[[ EXTRACTED ENTRIES, beginning ]]
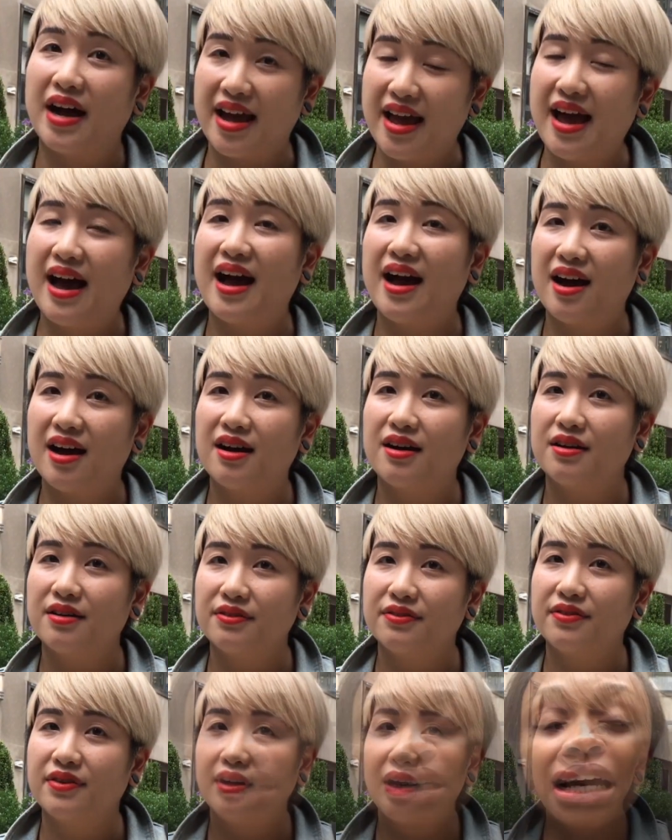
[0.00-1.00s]
I have.
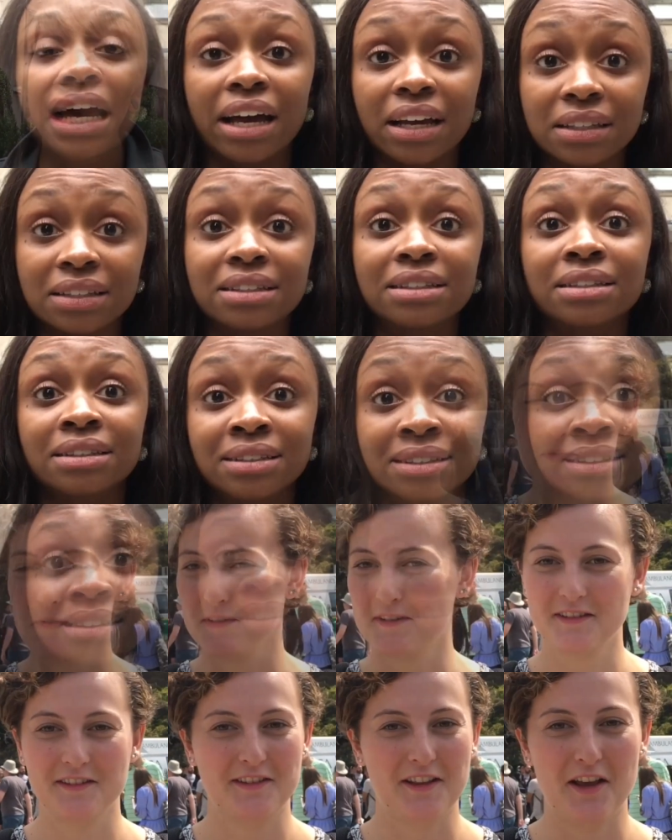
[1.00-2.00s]
Yes.
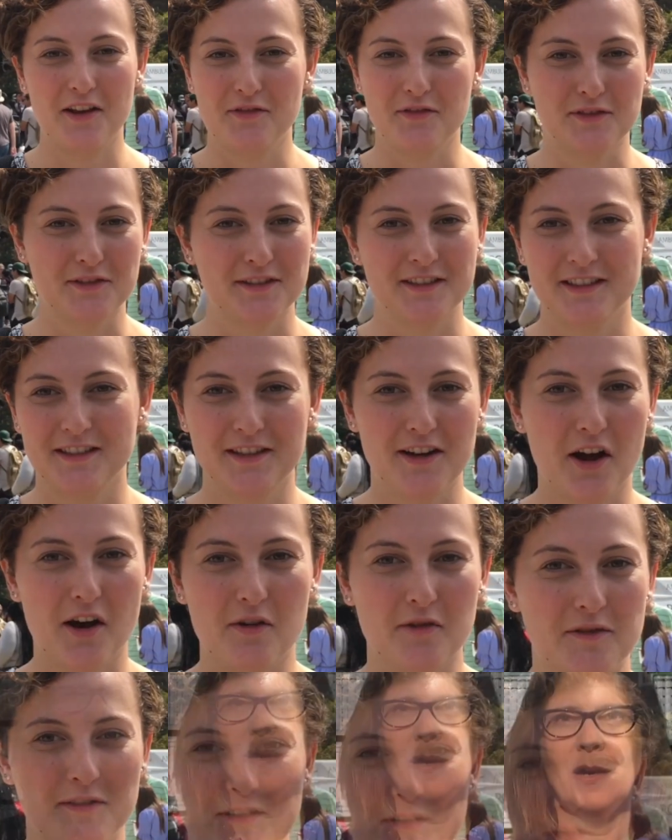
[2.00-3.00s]
Thankfully,
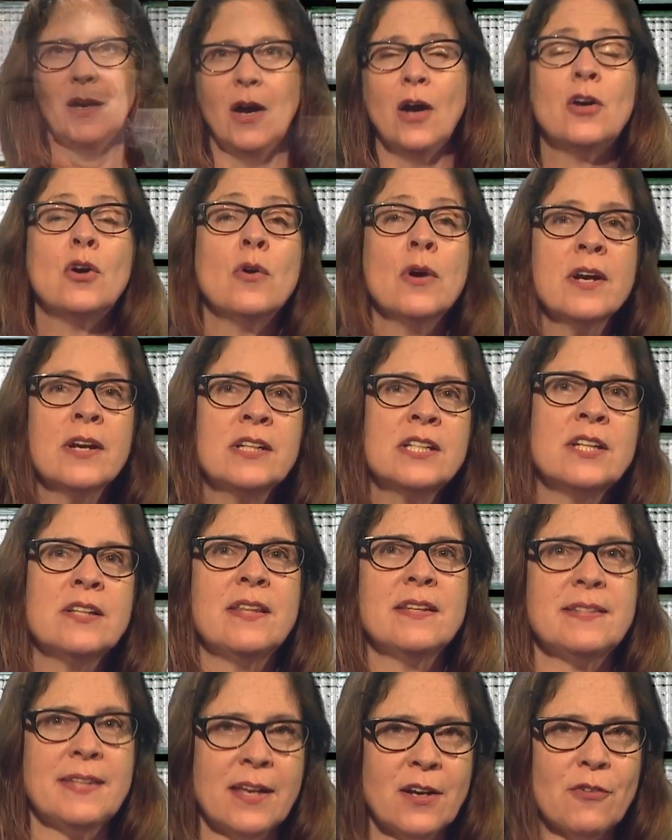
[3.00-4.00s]
no. According to
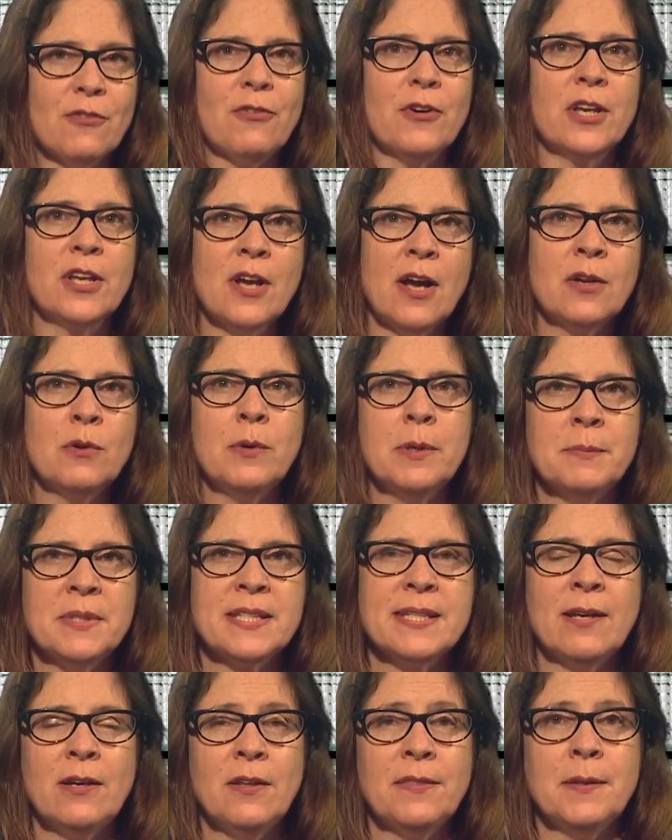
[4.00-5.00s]
the Center for Young
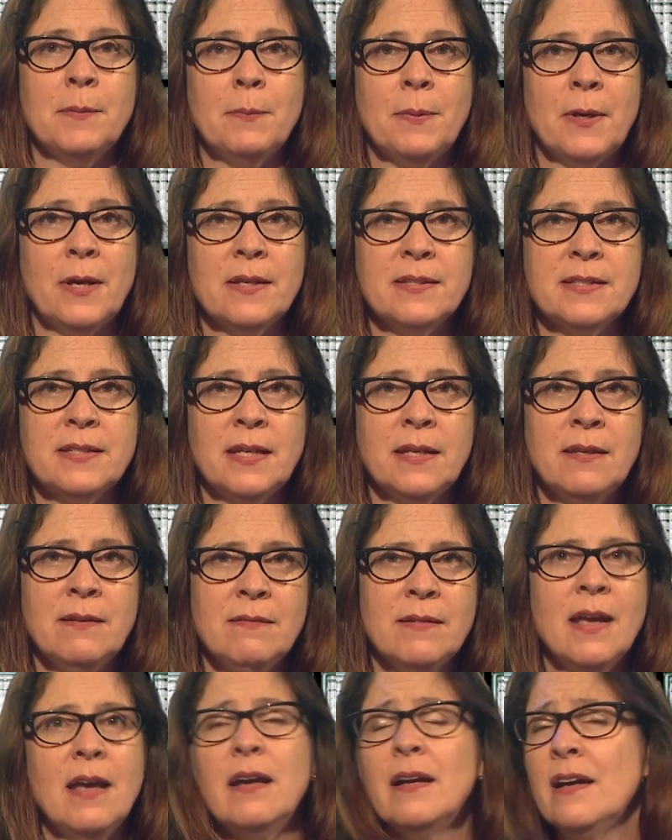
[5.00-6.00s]
Women's Health in
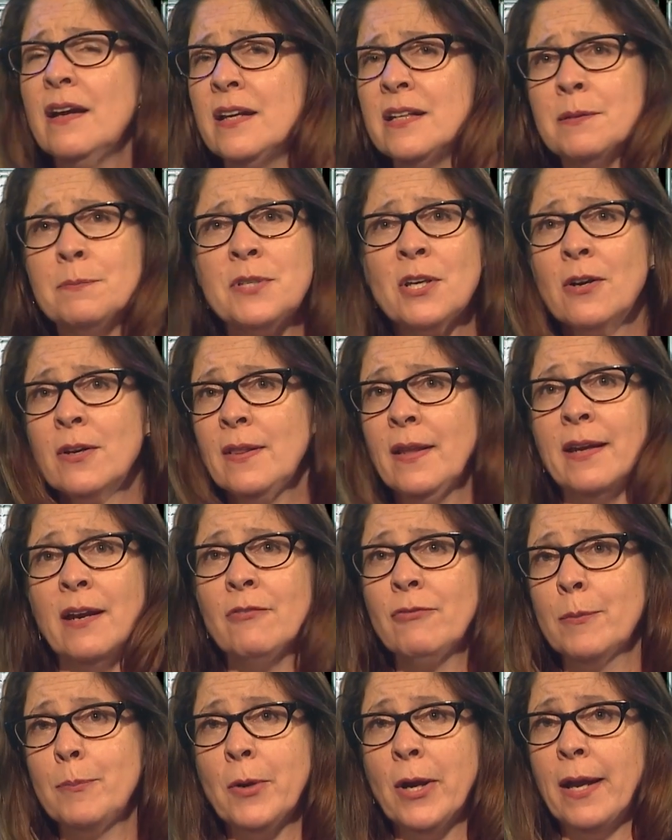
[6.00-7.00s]
Boston, condoms hardly
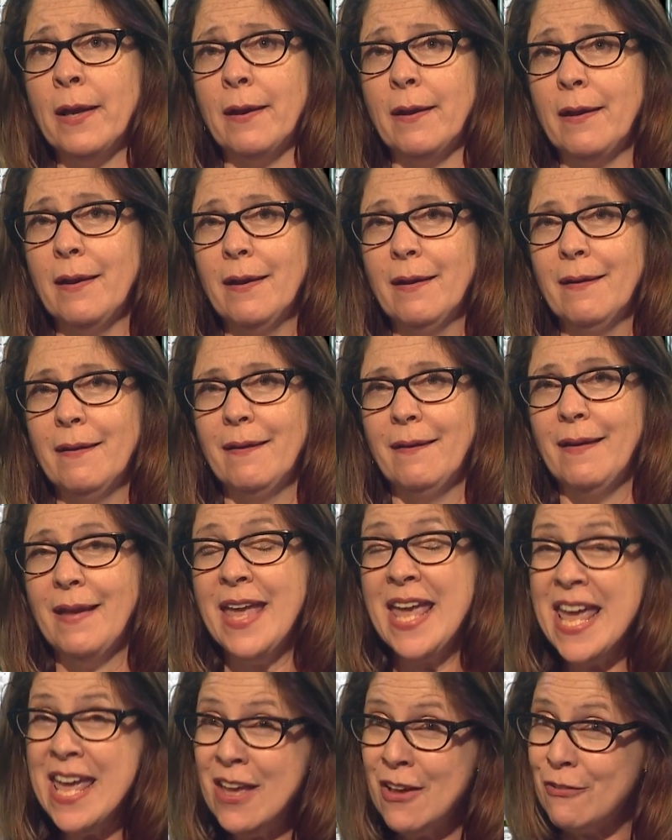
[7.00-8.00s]
ever break
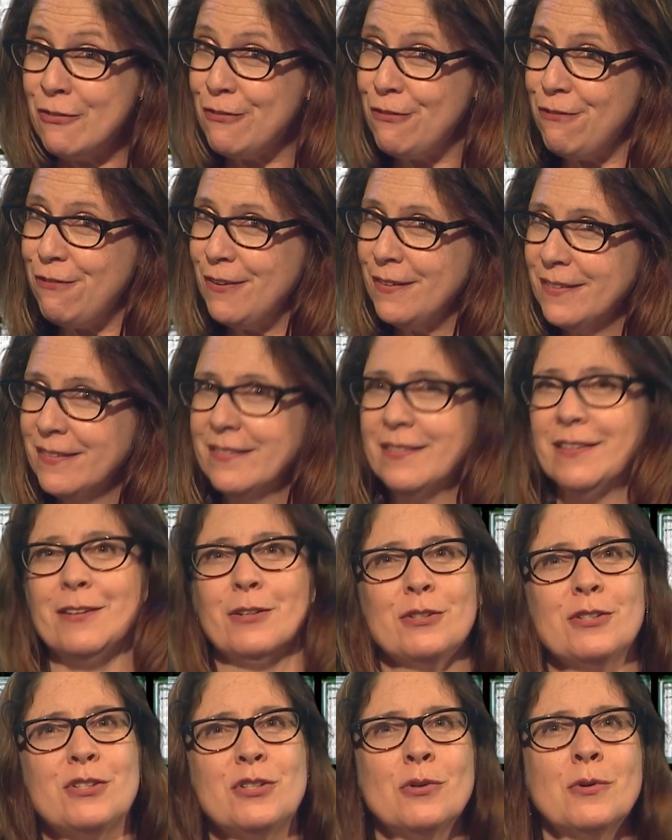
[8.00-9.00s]
if
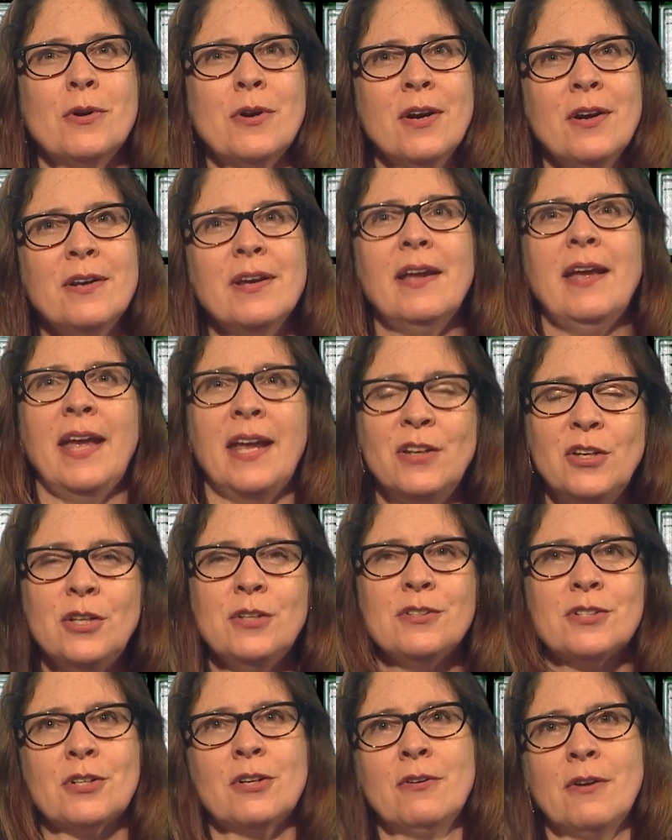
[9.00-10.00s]
they're stored and
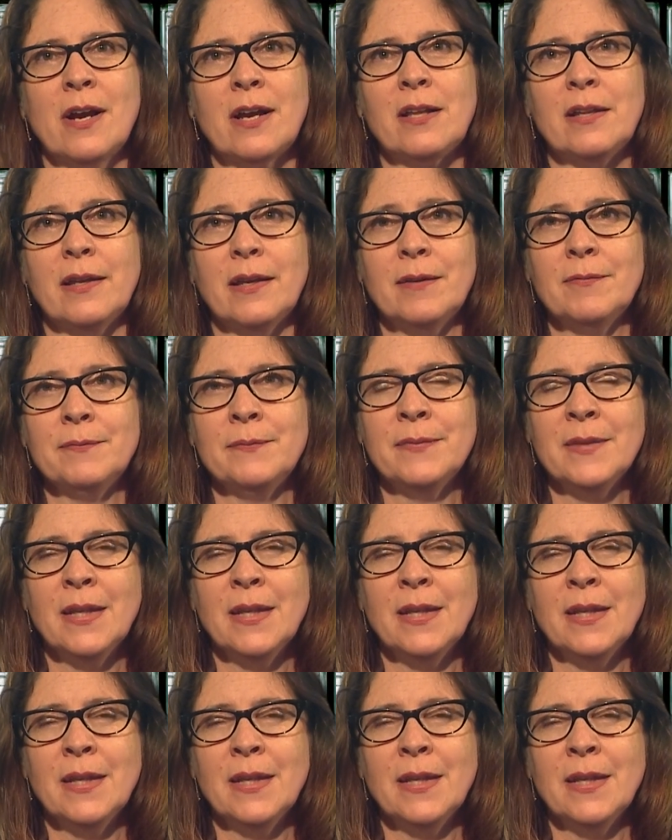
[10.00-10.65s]
used correctly.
[[ EXTRACTED ENTRIES, end ]]
Please copy exactly, and only, the lines from the one that contains "[5.00-6.00s]" through the last line of the data above, omitting all pictures.

SOLUTION FOR THIS EXERCISE >>
[5.00-6.00s]
Women's Health in
[6.00-7.00s]
Boston, condoms hardly
[7.00-8.00s]
ever break
[8.00-9.00s]
if
[9.00-10.00s]
they're stored and
[10.00-10.65s]
used correctly.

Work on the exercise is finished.